In December the Pirates decided to part ways with Jones, who had been in their organization since 2009. The 6-foot-4, 230-pounder was designated for assignment and became a free agent.
The Marlins approached quickly, with Redmond wasting little time making contact and expressing interest.
"We had talked about Garrett Jones, and I just wanted to reach out to him," Redmond said. "We played together in Minnesota. I wanted him to realize the opportunity here. He's one of those guys who has always had to grind and earn every single thing that he's gained in this game.
"I wanted him to hear from me how much he could impact our team and [how much] we'd love to have him."
At least initially, Jones will get a chance against lefties. But as a fallback, Jeff Baker was signed as a right-handed-hitting alternative.
The Marlins see in Jones a middle-of-the-order threat who has 102 career home runs, including 20 or more in three of the past five seasons.
Once it was clear that Jones was going to sign, the Marlins decided to change their plan of going through the arbitration process with Logan Morrison, who was traded to the Mariners for reliever Carter Capps.
The Marlins could have taken the approach that Jones was strictly a platoon option at first base, but they didn't see him that way.
"It's a confidence thing for a player," Redmond said. "Everybody wants to know that their manager and organization has faith in them.
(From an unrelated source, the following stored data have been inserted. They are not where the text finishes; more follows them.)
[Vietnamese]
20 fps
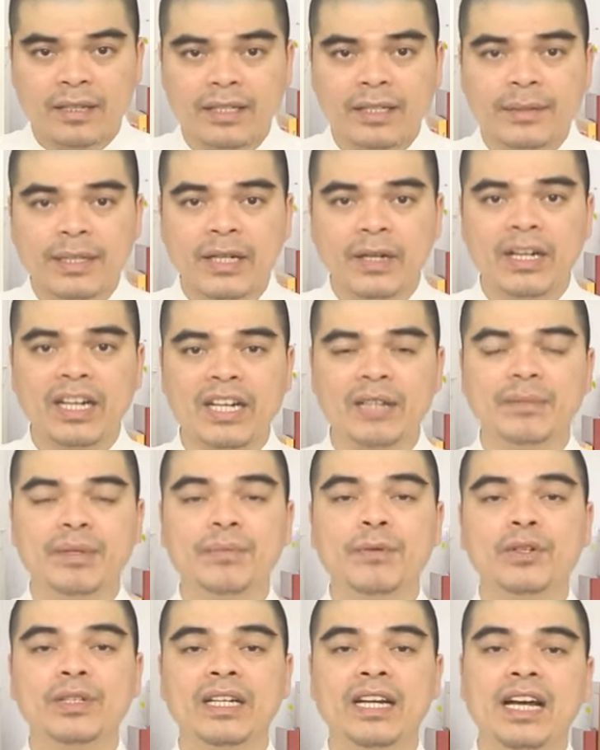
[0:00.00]
Tiếp theo là ngày
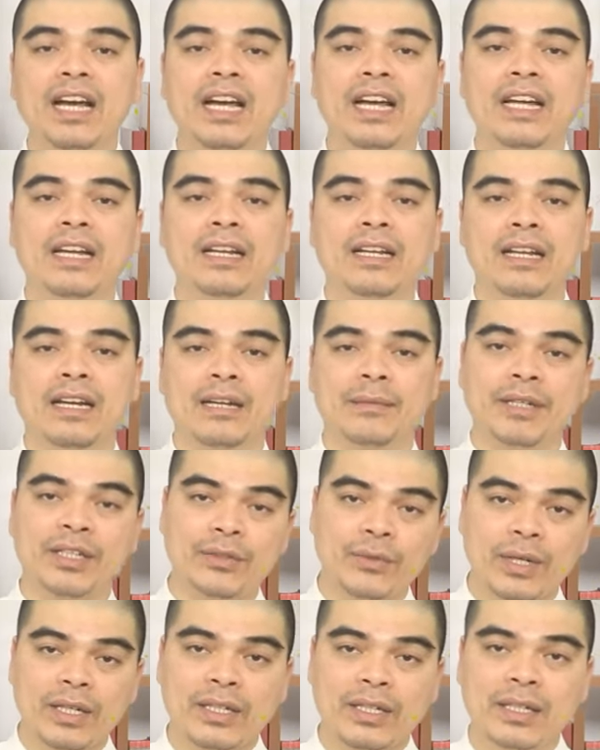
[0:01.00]
14 tháng 2 là ngày
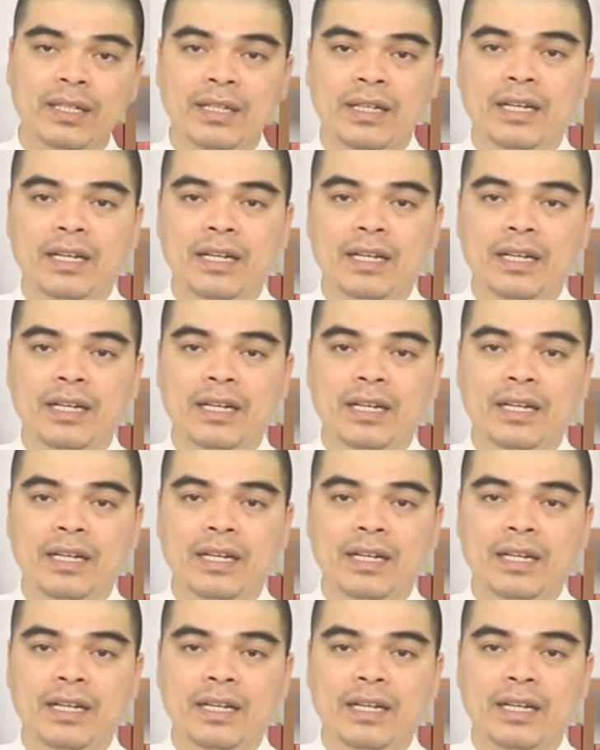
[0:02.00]
Bính Tuất,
As a former player, that's big for guys. He's going to get that opportunity to go out there and play. We signed him to play every day."
Another transition for Jones will be playing in Marlins Park, one of the more spacious stadiums in the league.
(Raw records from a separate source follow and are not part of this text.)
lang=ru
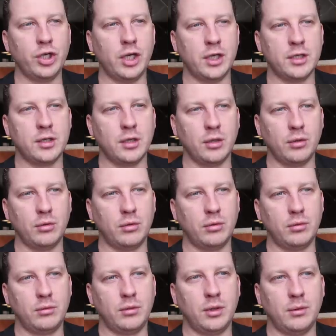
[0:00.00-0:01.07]
часто,
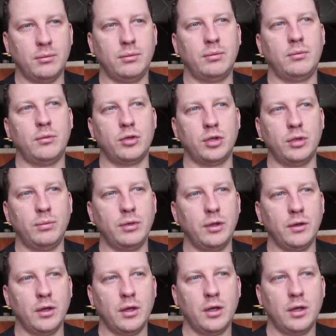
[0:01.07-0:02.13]
но там может
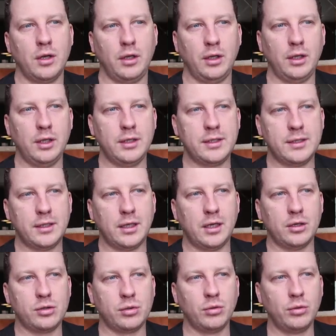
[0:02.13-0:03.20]
быть из
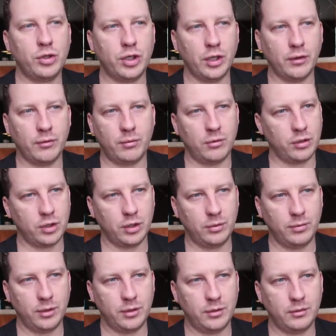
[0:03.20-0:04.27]
100 случаев, может
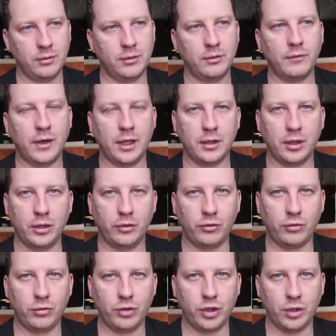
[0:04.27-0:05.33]
быть, 2-3
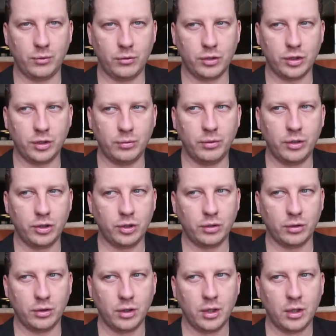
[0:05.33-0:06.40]
случая, может быть,
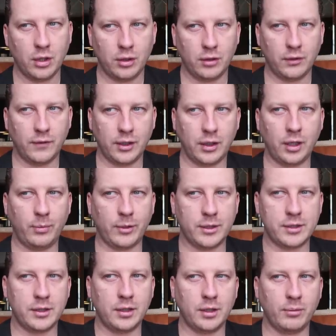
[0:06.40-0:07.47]
что
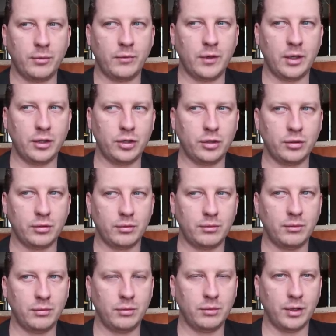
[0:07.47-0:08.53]
2-3% бывает, что
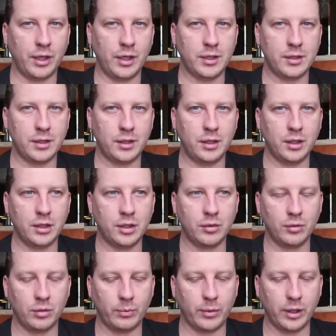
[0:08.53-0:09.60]
рейс
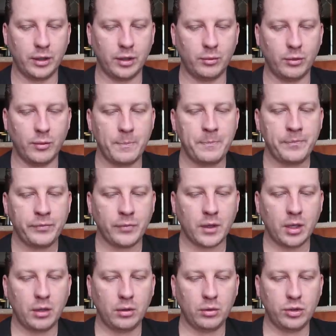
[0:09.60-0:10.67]
задерживают. Поэтому
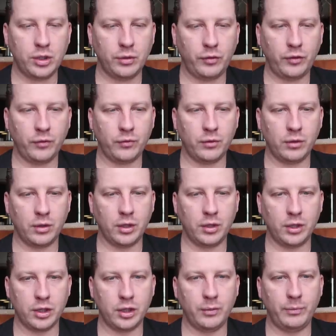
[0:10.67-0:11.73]
лучше всего,
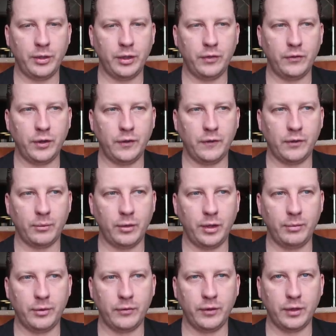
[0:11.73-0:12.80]
конечно, перед выездом
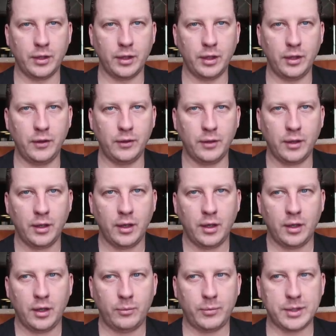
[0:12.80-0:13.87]
либо в интернете
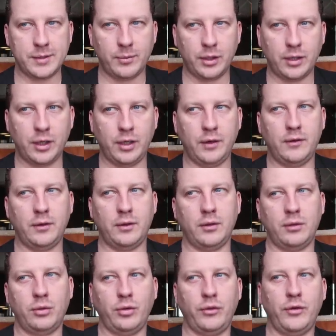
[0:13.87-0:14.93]
посмотреть,
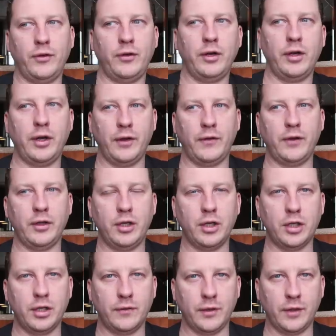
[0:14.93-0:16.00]
э, то есть если рейс
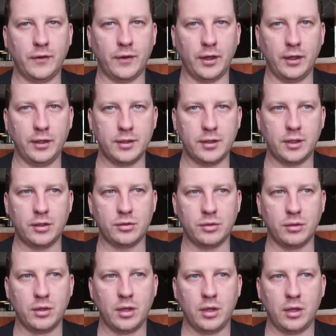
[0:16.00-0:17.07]
задерживается, они
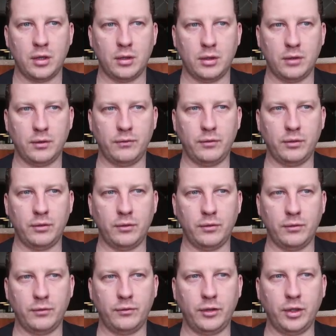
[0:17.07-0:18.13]
сразу э, э,
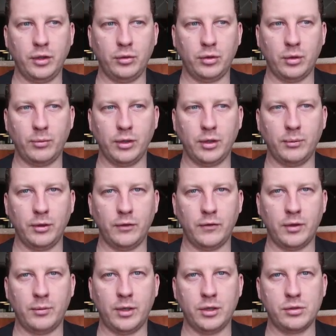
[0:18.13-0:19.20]
выдают об этом
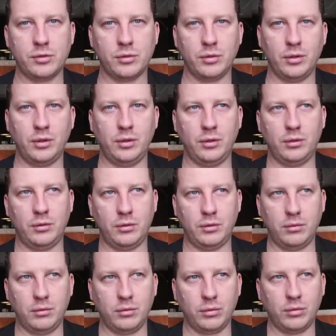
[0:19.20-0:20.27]
информацию, и,
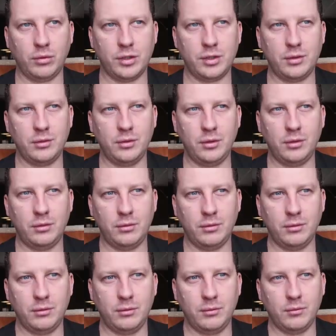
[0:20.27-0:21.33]
ну, то есть
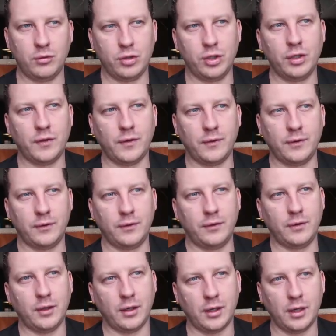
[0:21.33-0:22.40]
можно
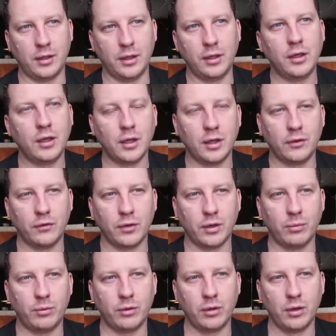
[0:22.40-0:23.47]
так рано не ехать в
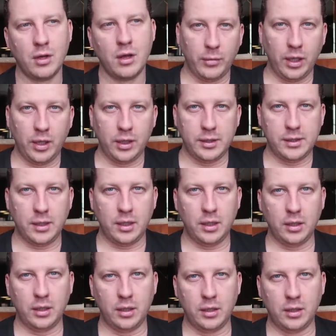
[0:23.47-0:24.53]
аэропорт. Мы
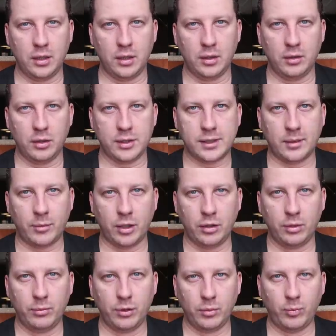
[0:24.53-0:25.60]
летели,
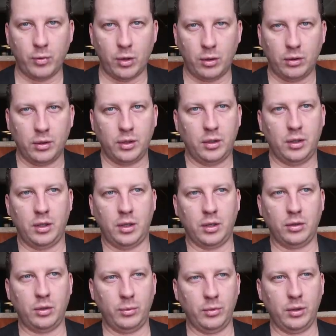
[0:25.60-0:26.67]
самолет был полный,
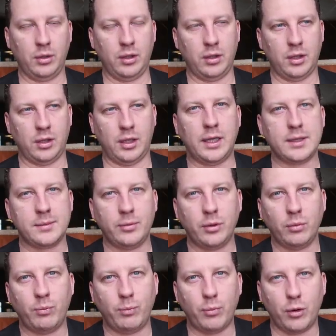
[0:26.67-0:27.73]
эконом-класс
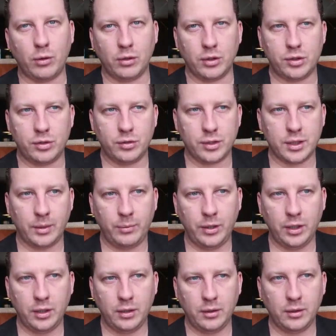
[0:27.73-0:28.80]
был полностью
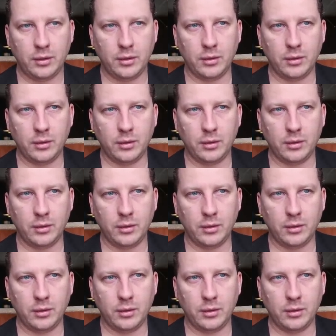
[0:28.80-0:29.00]
забит,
"It's definitely a big park, but it has big gaps," Jones said. "I'm not going to try to hit home runs, just drive in some runs -- hit line drives and let the home runs come. I hope my RBIs and doubles are up. If my home runs are down, so be it, as long as I'm driving in runs and doing my job."
After finishing with a Major League-low 95 homers last season, the Marlins sought some lefty power.
Jones showed what kind of threat he can be in 2012, when he belted 27 homers and drove in 86 runs.
In 2013 he delivered 15 home runs and drove in 51 in 403 at-bats.
"To get that chance to face lefties on a more regular basis, I feel like it's just going to help me have more success off of them," Jones said. "It's just great for them to have that belief in me, as much as I do, that I can hit lefties. I wanted to get that opportunity, and that's definitely what they are giving me."
Even though the full-time opportunity is on the table, it's up to Jones to grab it. Production will ultimately decide.
"That will really be up to him," Redmond said.
Jones' numbers show that work needs to be done, as he is a career .193 hitter with 16 homers and 58 RBIs off lefties. Against right-handers he has a .271 batting average, with 86 homers and 272 RBIs.
"It's just about being comfortable in the box," Jones said. "The more you see them, the more you're going to feel comfortable. I think it's mostly just timing and just having a good approach off certain guys, and not just going up there swinging at anything."